■ EXERCISE REQUIREMENTS: Print the records exactly as written, and let no picture into the answer.
*** Opening RECORDS SUPPLIED ***
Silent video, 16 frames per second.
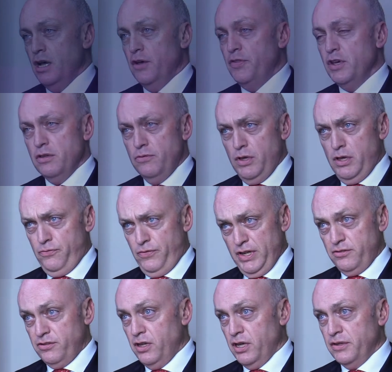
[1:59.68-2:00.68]
I think
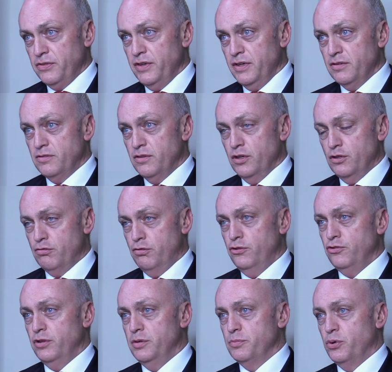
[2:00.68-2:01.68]
events like this are
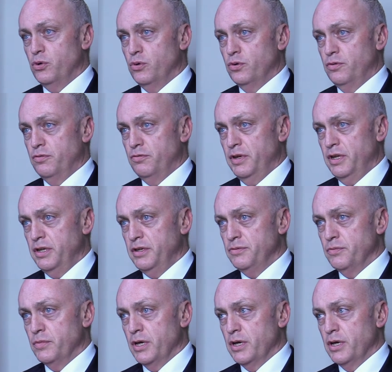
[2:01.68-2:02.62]
crucially important, really.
*** Closing RECORDS SUPPLIED ***
■ TASK ANSWER:
Silent video, 16 frames per second.
[1:59.68-2:00.68]
I think
[2:00.68-2:01.68]
events like this are
[2:01.68-2:02.62]
crucially important, really.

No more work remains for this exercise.